HOJA SUELTA
Yo, robot

Eduardo Soto | DIAaDIA

Hace poco volví a ver una película sobre esos aparatos de aluminio, cables de fibra óptica y súper procesadores, en la que el talentoso actor negro Will Smith otra vez salva al mundo. O al menos eso creía él.

En la cinta, los robots habían sido programados para ayudar a la gente, basando su funcionamiento en tres leyes de lealtad y sumisión a la humanidad.

Sin embargo, en un momento dado, el cerebro central, el que regulaba a los millones de robots del mundo, experimentó algo que, para desdicha, también le pasó a los humanos hace rato: evolucionó.
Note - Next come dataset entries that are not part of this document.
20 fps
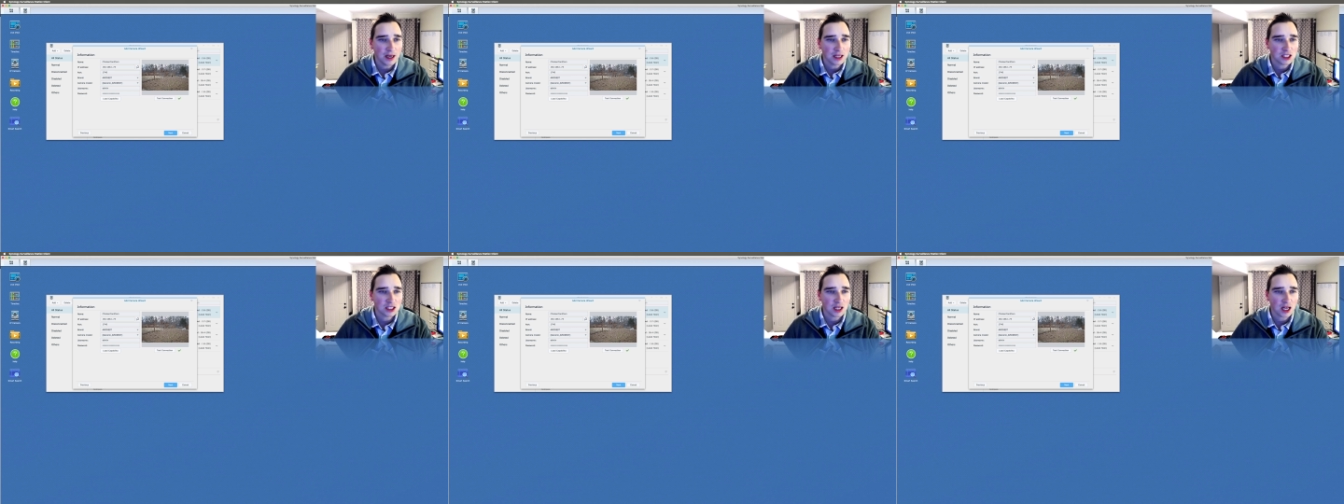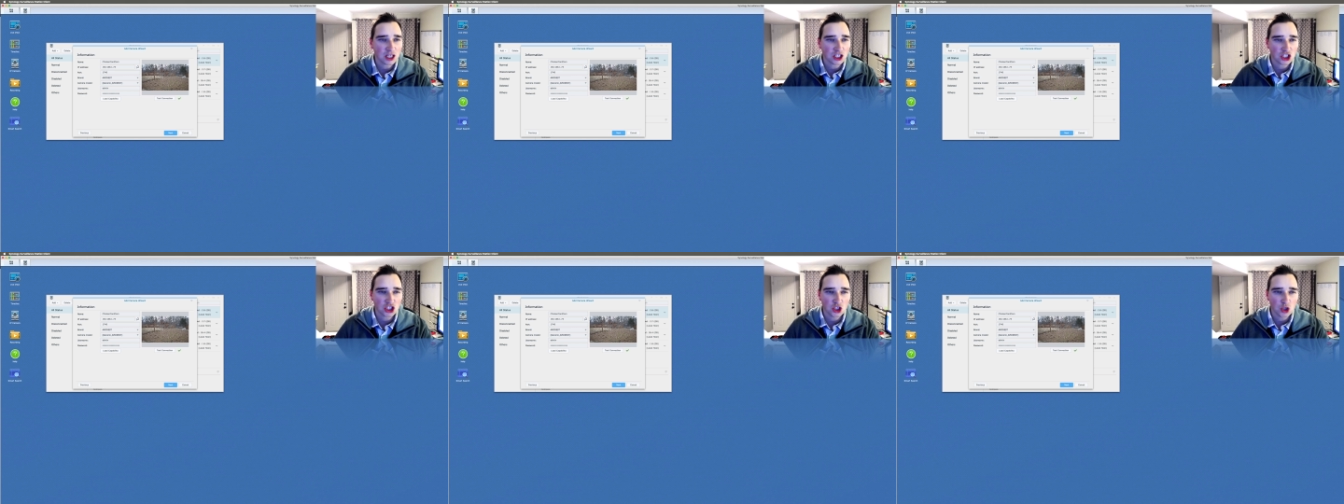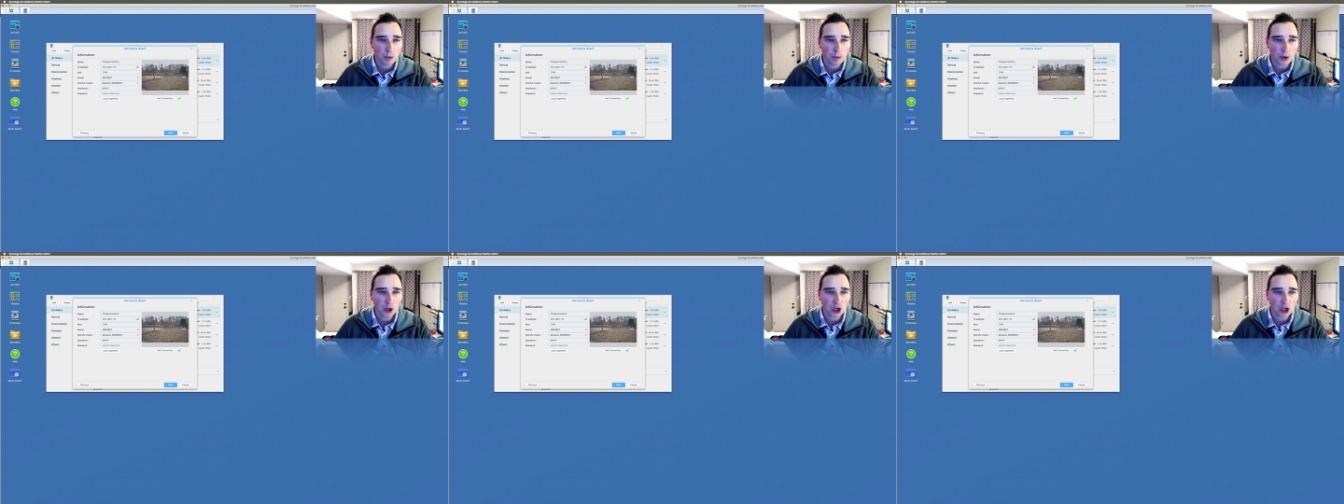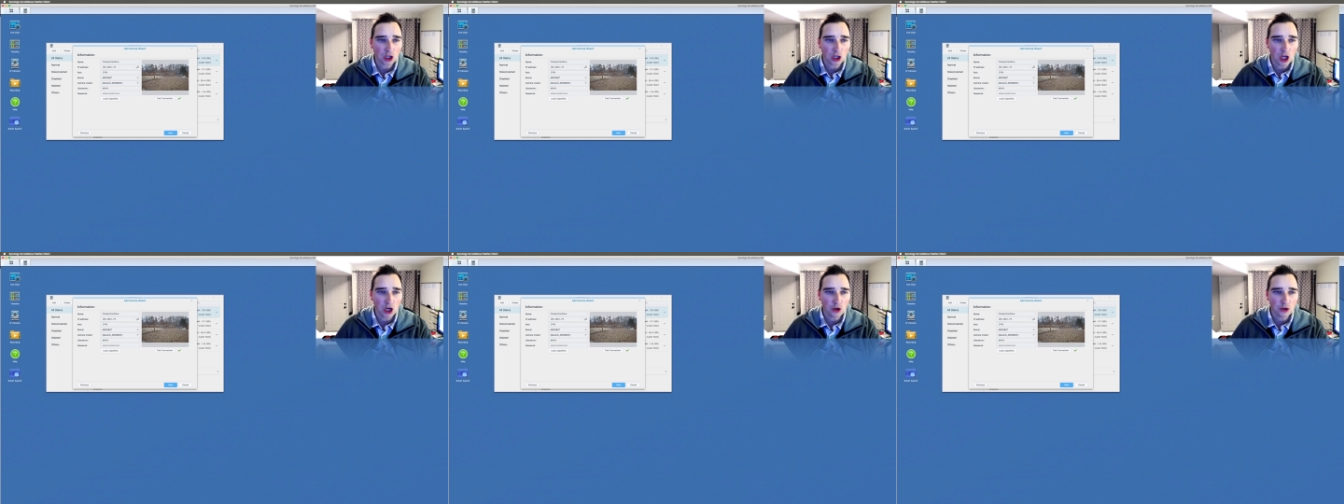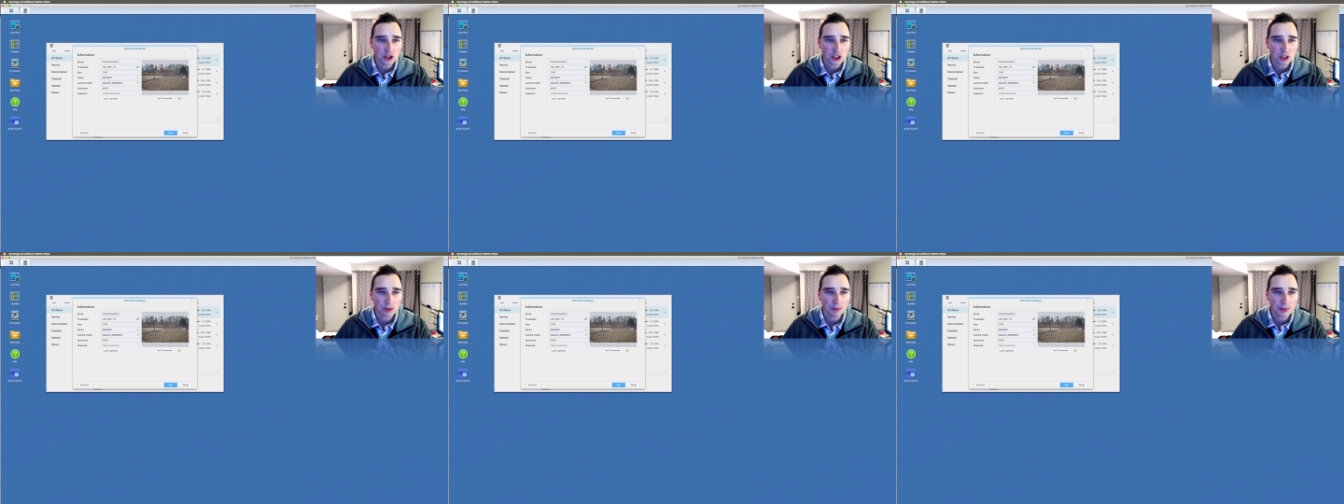it's not super
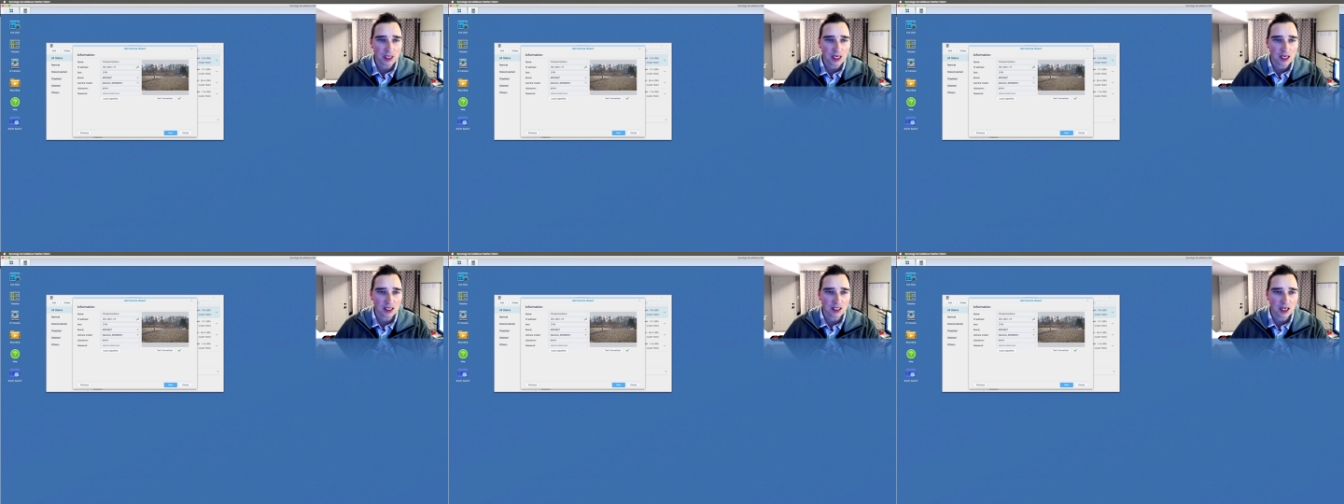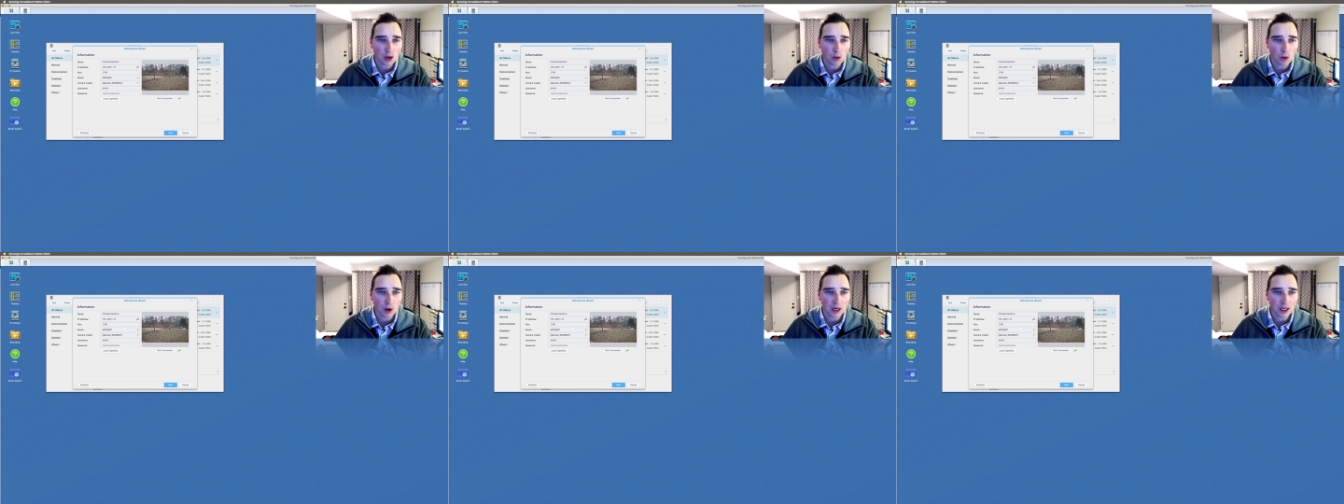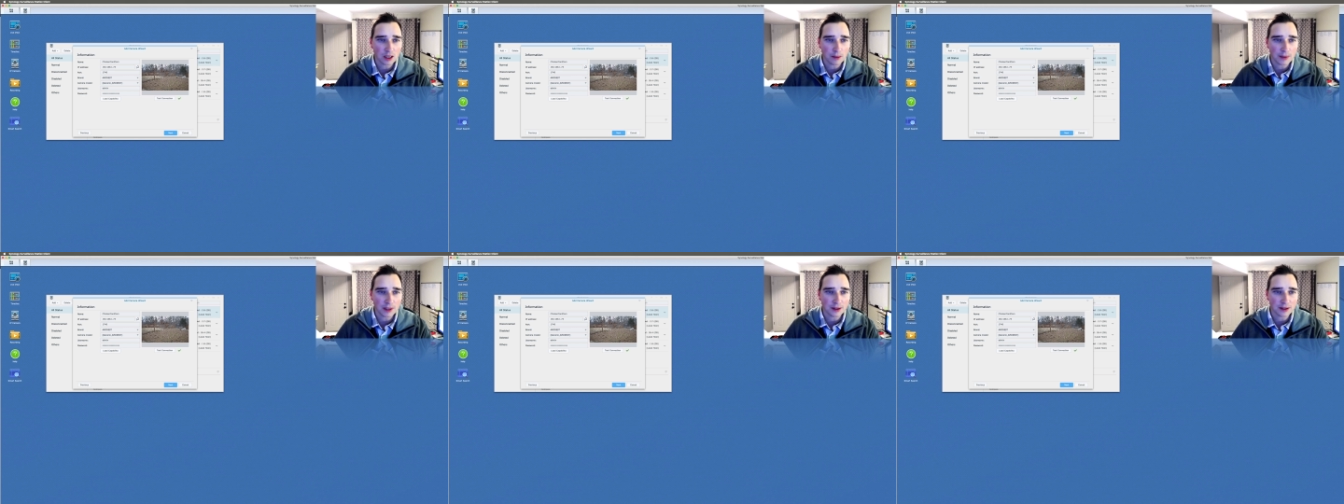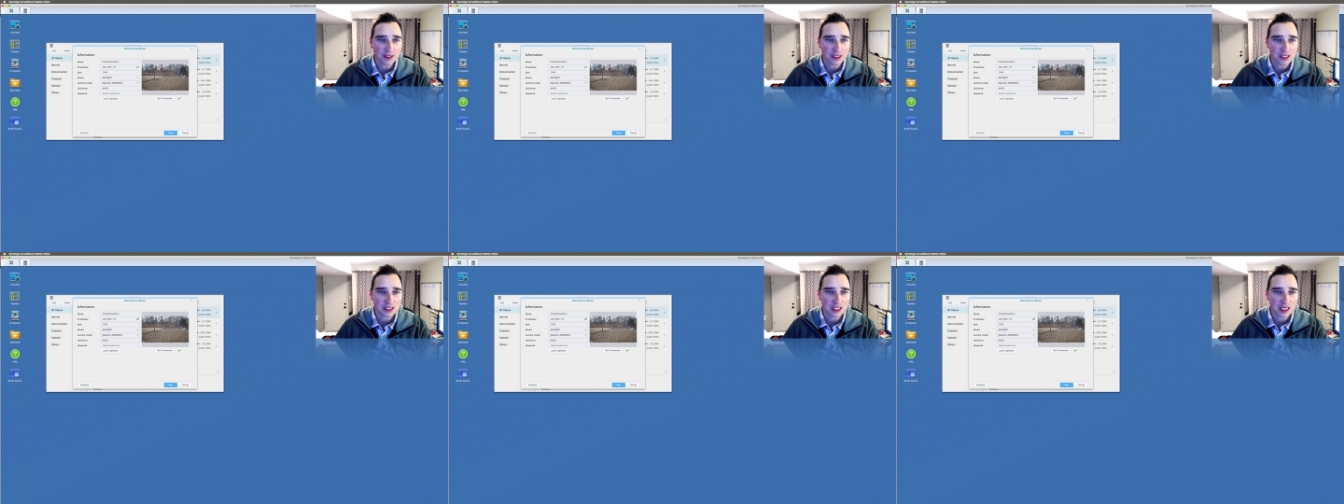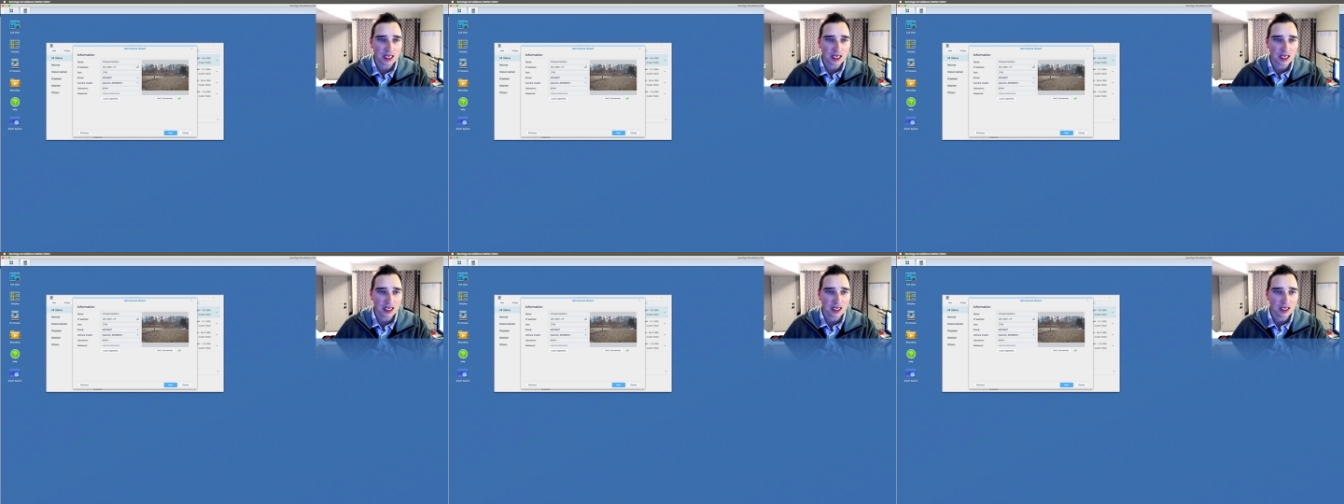close because I wanted to be able to
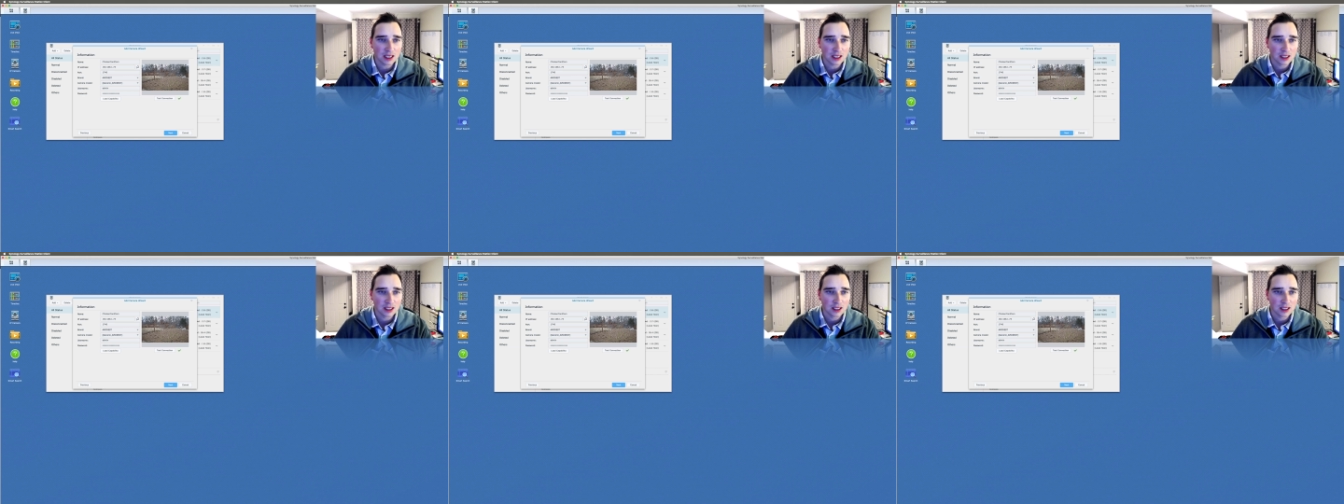see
Esta máquina se dio cuenta de que para ayudar a los hombres y mujeres de la Tierra, tenía que quitarles su libertad, encerrarlos en sus casas y obligarlos a hacer las cosas bien. Quién sabe cómo este servidor (esa es la palabreja técnica que usarían los programadores) dedujo que el hombre es el cuco del hombre, y que para no hacer daño necesita un tirano que los proteja a unos de otros, y les diga qué hacer, cuándo y cómo, y que los castigue hasta con la muerte si no obedecen.

Imagínense cómo sería tener en cada casa panameña un robot que te impide beber guaro, nada de telenovelas, cero comidas con colesterol, ¡adiós al regué!, olvidémonos del amor fuera del lecho conyugal, a leer por lo menos una hora diaria; político visto, político desmoleculizado...

Al final de la película, que termina cuando Smith destruye la computadora que él creía se había vuelto "loca", como si nosotros fuéramos los cuerdos, me puse triste. Quería ver qué pasaba cuando al hombre se le obliga a ser bueno. Porque sé que la humanidad sólo a la fuerza entiende. Por su propio pie, preferirá engañar al prójimo, robarle dinero (a mano armada o vendiéndole gasolina cara), y hasta quitarle el marido o la mujer.

Por eso me dije que yo prefiero los robots, y que el mío tenga la voz y las pompis de Jennifer López.